Each share of Clarus common stock entitles the holder to one vote on each matter presented for stockholder action. The affirmative vote of a plurality of the votes cast virtually at the Meeting or represented by proxy at the Meeting is necessary for the election of the six nominees named in this Proxy Statement (Proposal 1). The affirmative vote of a majority of the shares of common stock present virtually at the Meeting or represented by proxy at the Meeting is necessary for the ratification of the appointment of Deloitte & Touche LLP as the Company’s independent registered public accounting firm for the year ending December 31, 2024 (Proposal 2).
Since the affirmative vote of a plurality of votes cast virtually at the Meeting or represented by proxy at the Meeting is required for Proposal 1, abstentions and “broker non-votes” will have no effect on the outcome of such election. Since the affirmative vote of a majority of the shares of common stock present virtually at the Meeting or represented by proxy at the Meeting is necessary for the approval of Proposal 2, abstentions will have the same effect as a negative vote, but “broker non-votes” will have no effect on the outcome of the voting for Proposal 2.
An inspector of elections appointed by us will tabulate votes at the Meeting.
Proxy Solicitation; Expenses
Clarus will bear the costs of the solicitation of proxies for the Meeting. Our directors, officers and employees may solicit proxies from stockholders by mail, telephone, telegram, e-mail, personal interview or otherwise. Such directors, officers and employees will not receive additional compensation but may be reimbursed for out-of-pocket expenses in connection with such solicitation.
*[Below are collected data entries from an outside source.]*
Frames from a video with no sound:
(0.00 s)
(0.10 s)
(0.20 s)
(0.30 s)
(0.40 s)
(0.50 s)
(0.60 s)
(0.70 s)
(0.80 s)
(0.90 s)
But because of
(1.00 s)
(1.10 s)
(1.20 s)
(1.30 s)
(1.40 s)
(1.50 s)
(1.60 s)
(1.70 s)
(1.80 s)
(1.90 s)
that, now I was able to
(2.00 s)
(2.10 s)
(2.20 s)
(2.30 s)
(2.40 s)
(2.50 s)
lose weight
Brokers, nominees, fiduciaries and other custodians have been requested to forward soliciting material to the beneficial owners of our common stock held of record by them and such parties will be reimbursed for their reasonable expenses.
List of Stockholders
In accordance with the Delaware General Corporation Law (the “DGCL”), a list of stockholders entitled to vote at the Meeting will be available for ten days prior to the Meeting, for any purpose germane to the Meeting, between the hours of 10:00 a.m. and 5:00 p.m., local time, at our offices at 2084 East 3900 South, Salt Lake City, UT 84124.
Voting Confidentiality
Proxy Cards, ballots and voting tabulations are handled on a confidential basis to protect your voting privacy. This information will not be disclosed to unrelated third parties except as required by law.
Appraisal Rights
Stockholders will have no rights of appraisal under the DGCL in connection with the proposals to be considered at the Meeting.
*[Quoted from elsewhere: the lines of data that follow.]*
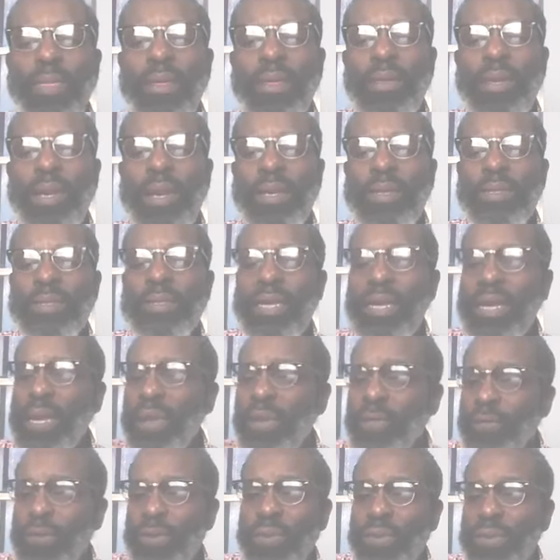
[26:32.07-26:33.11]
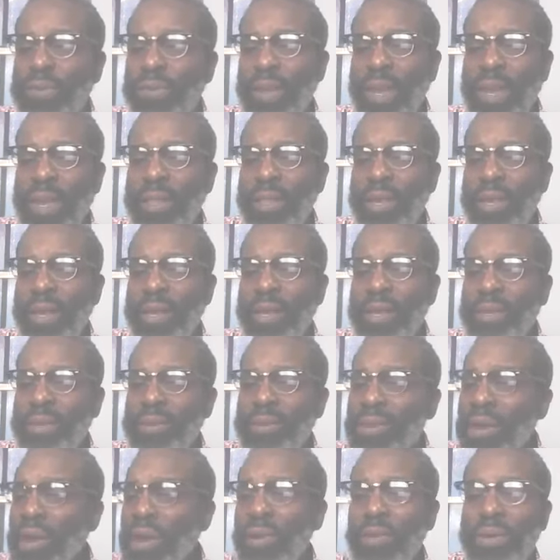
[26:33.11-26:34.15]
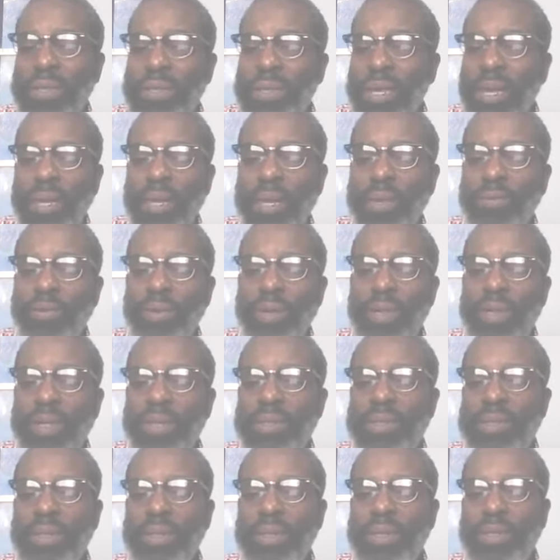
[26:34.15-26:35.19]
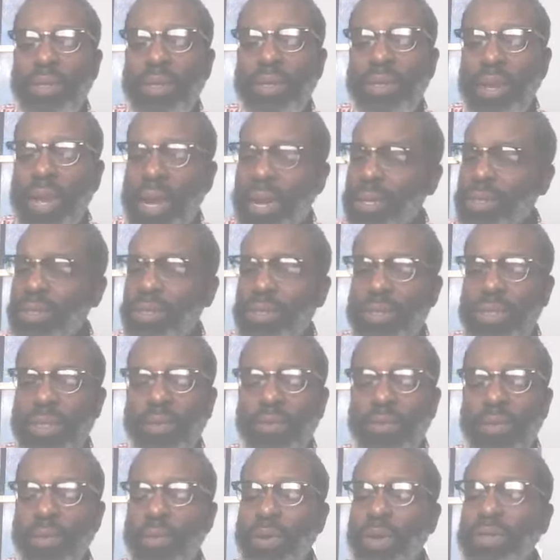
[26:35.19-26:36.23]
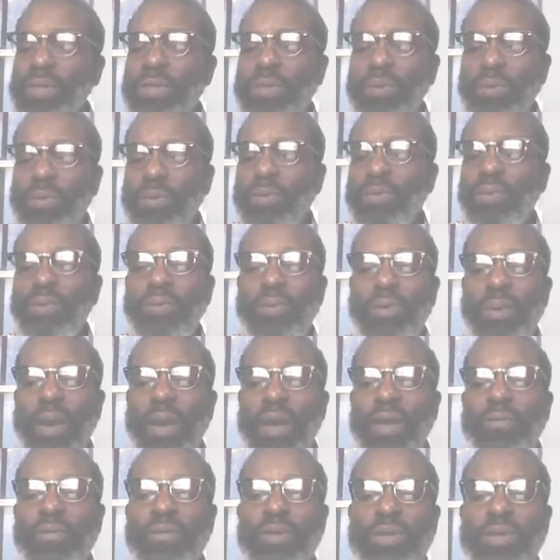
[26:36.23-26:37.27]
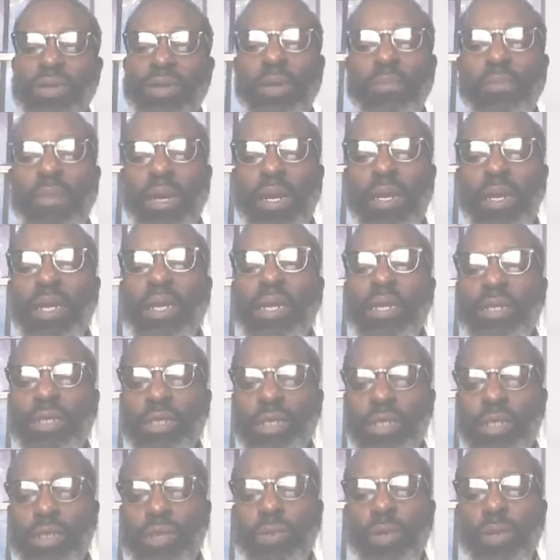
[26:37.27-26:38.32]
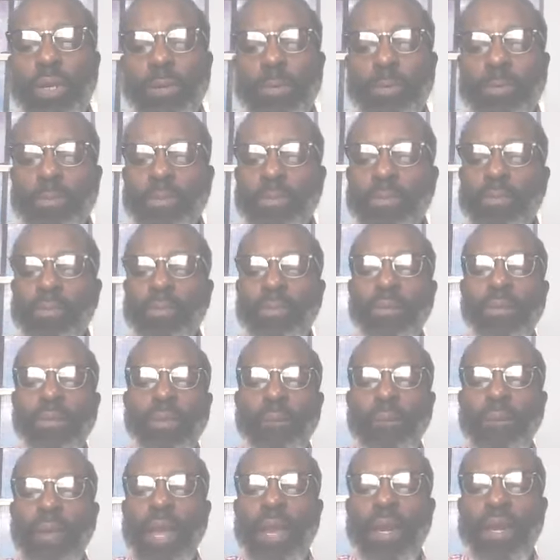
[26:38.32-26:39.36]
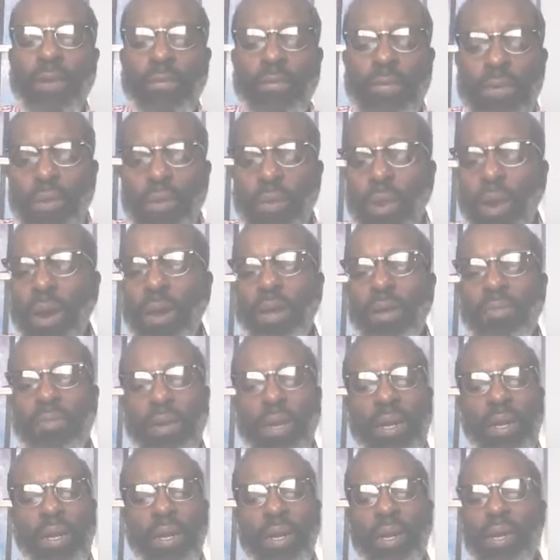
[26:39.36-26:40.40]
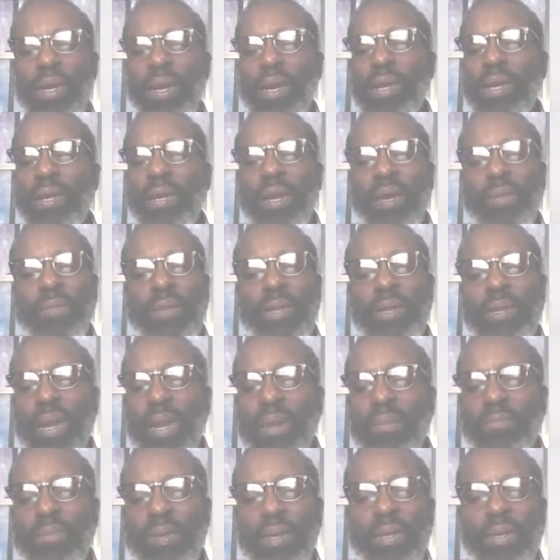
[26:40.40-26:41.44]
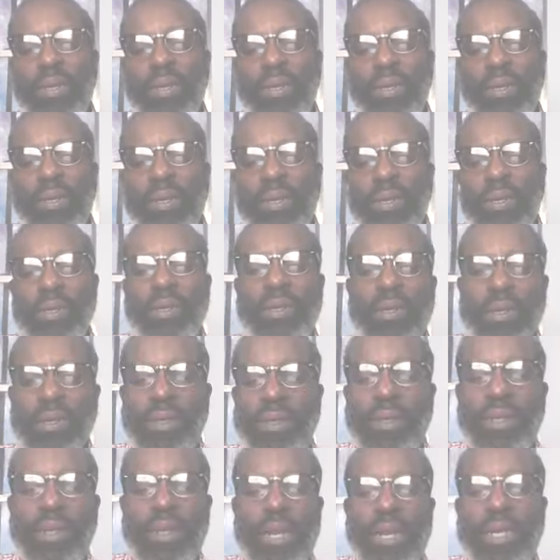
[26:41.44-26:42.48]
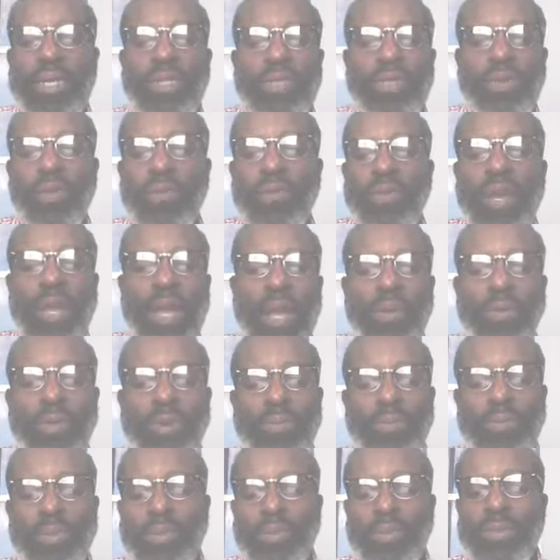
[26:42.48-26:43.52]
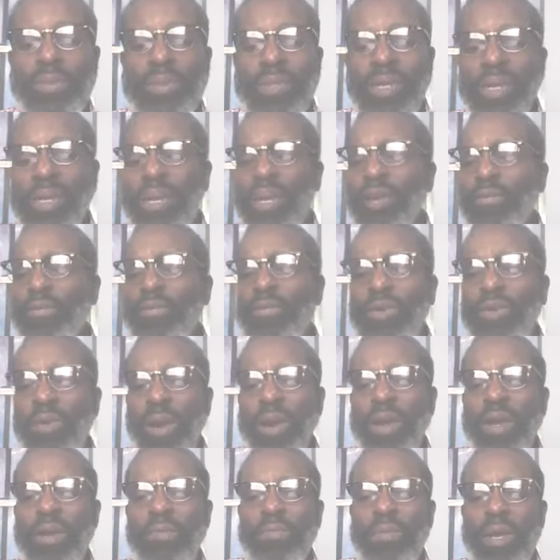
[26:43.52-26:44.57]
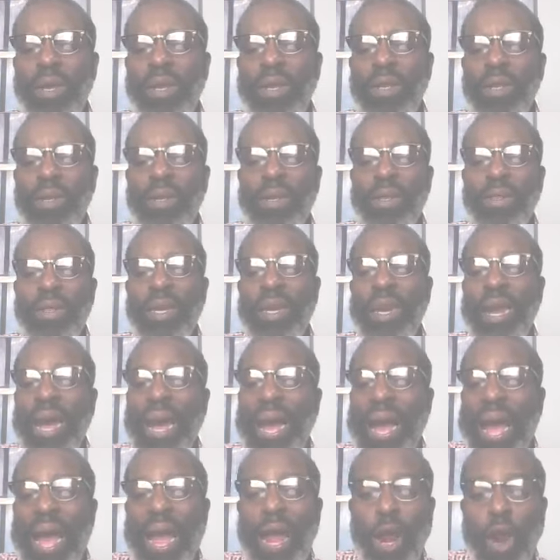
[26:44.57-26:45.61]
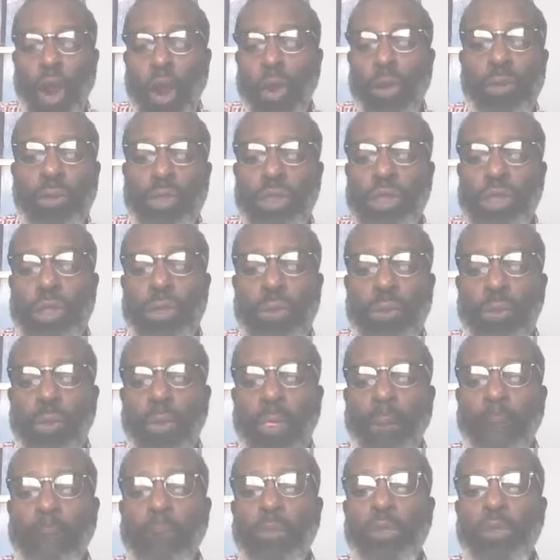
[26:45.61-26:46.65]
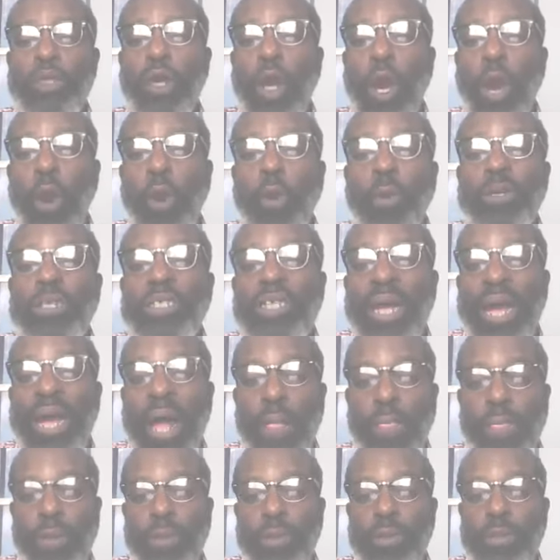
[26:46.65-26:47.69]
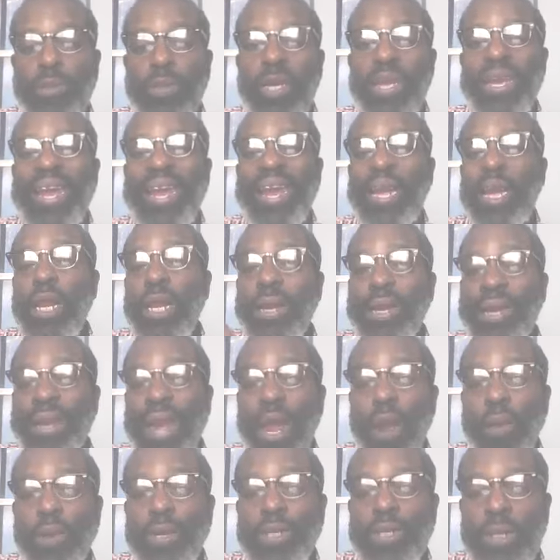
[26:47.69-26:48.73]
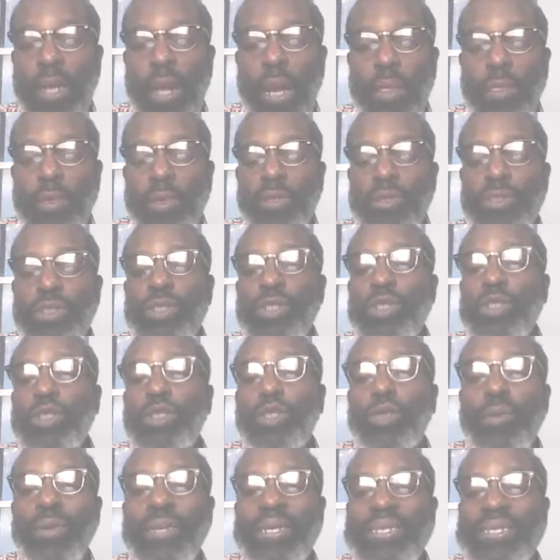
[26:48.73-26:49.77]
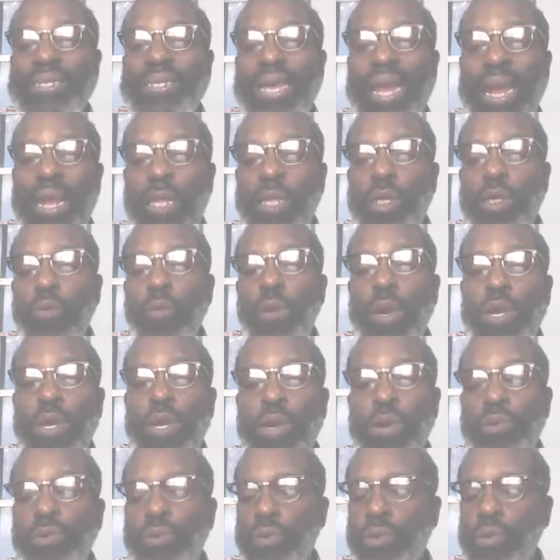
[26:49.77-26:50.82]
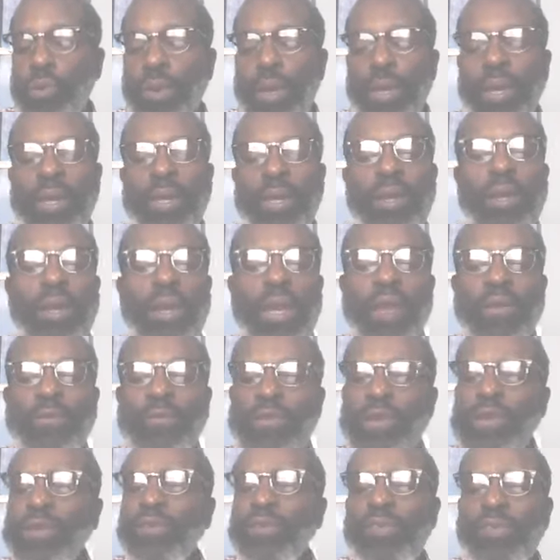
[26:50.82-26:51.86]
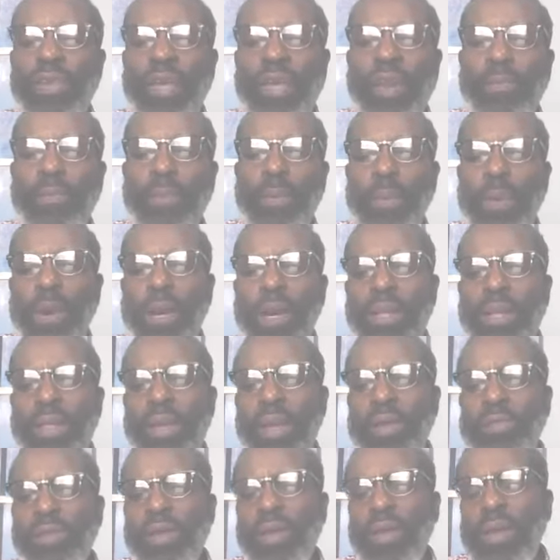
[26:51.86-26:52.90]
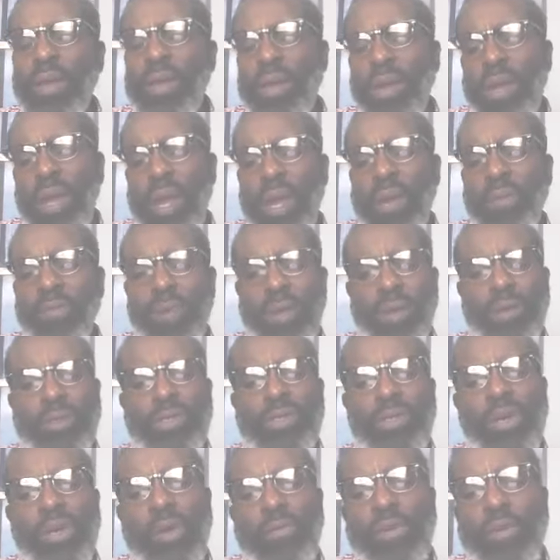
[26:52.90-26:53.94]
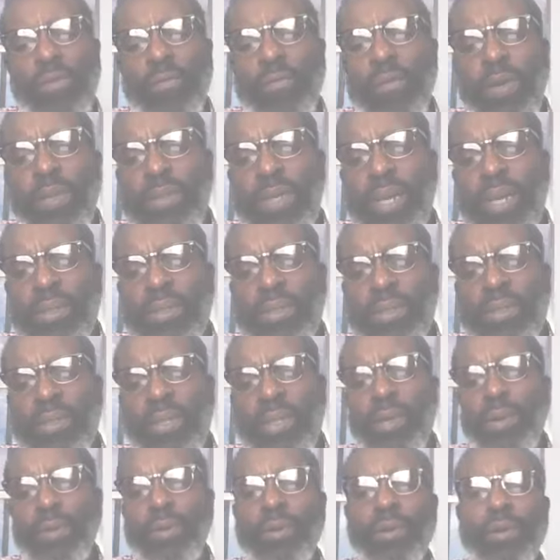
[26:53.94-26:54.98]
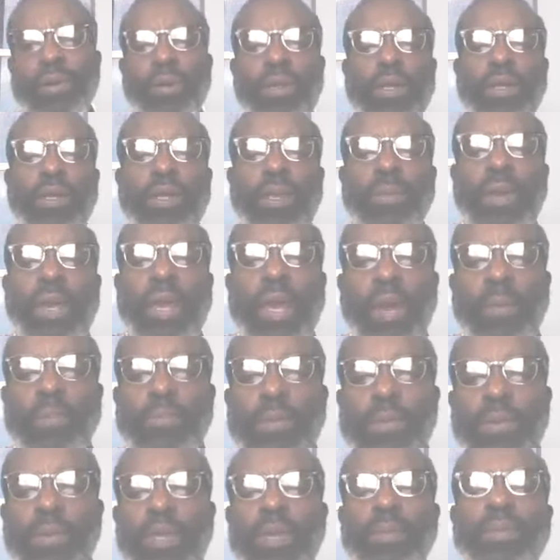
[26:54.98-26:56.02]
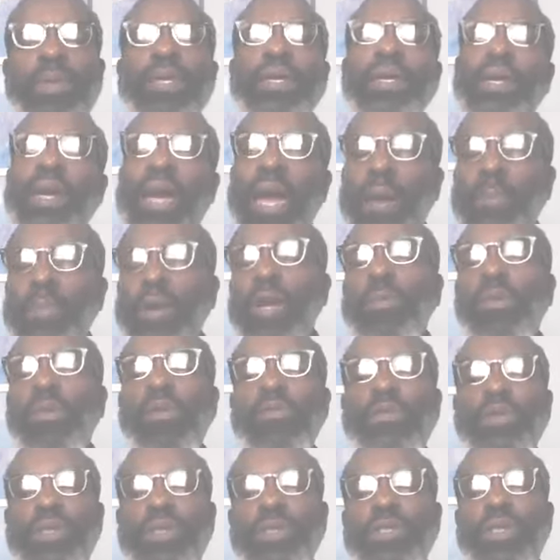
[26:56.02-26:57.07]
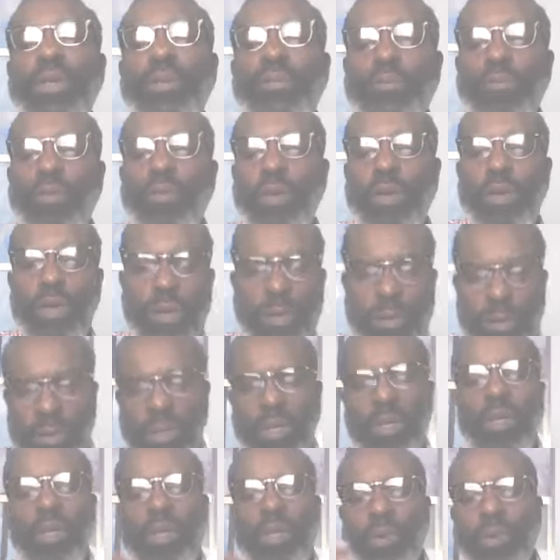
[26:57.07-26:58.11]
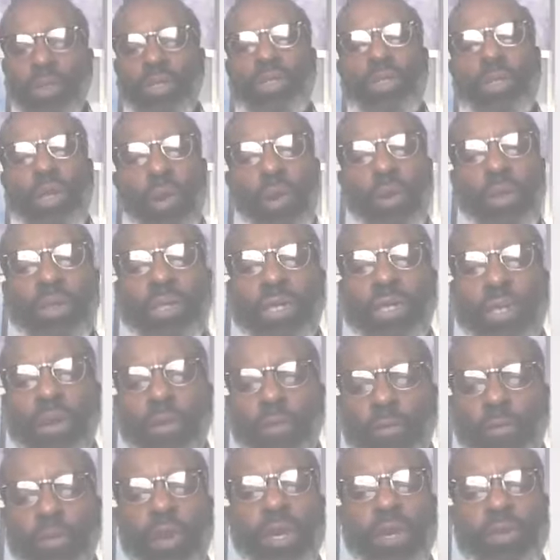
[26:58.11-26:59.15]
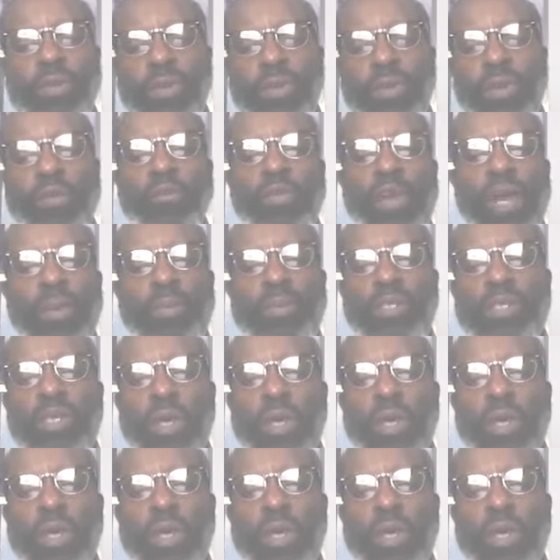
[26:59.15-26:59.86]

Because if you say that, no, it's not unrealistic, then ask yourself the question, why haven't you committed to do it? And if you are committed, and let me not be the, the hit you over the head with a broomstick, if you are committed, then I urge you to urge others and encourage others to do exactly what you're doing. If you set up a prayer closet, eh, why don't you go to your friend's house and say, girl, look, let me help you. Let me, I'm going to come over and do something for you. Why don't you go into your friends and your family's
IT IS DESIRABLE THAT AS LARGE A PROPORTION AS POSSIBLE OF THE STOCKHOLDERS’ INTERESTS BE REPRESENTED AT THE MEETING. THEREFORE, EVEN IF YOU INTEND TO BE PRESENT VIRTUALLY AT THE MEETING, PLEASE COMPLETE, SIGN AND RETURN THE ENCLOSED PROXY CARD OR VOTE VIA THE INTERNET AS DESCRIBED IN THIS PROXY STATEMENT AND THE PROXY CARD TO ENSURE THAT YOUR STOCK WILL BE REPRESENTED. YOUR PARTICIPATION IN THE VIRTUAL-ONLY MEETING WILL NOT IN AND OF ITSELF CONSTITUTE A REVOCATION OF YOUR PRIOR VOTE.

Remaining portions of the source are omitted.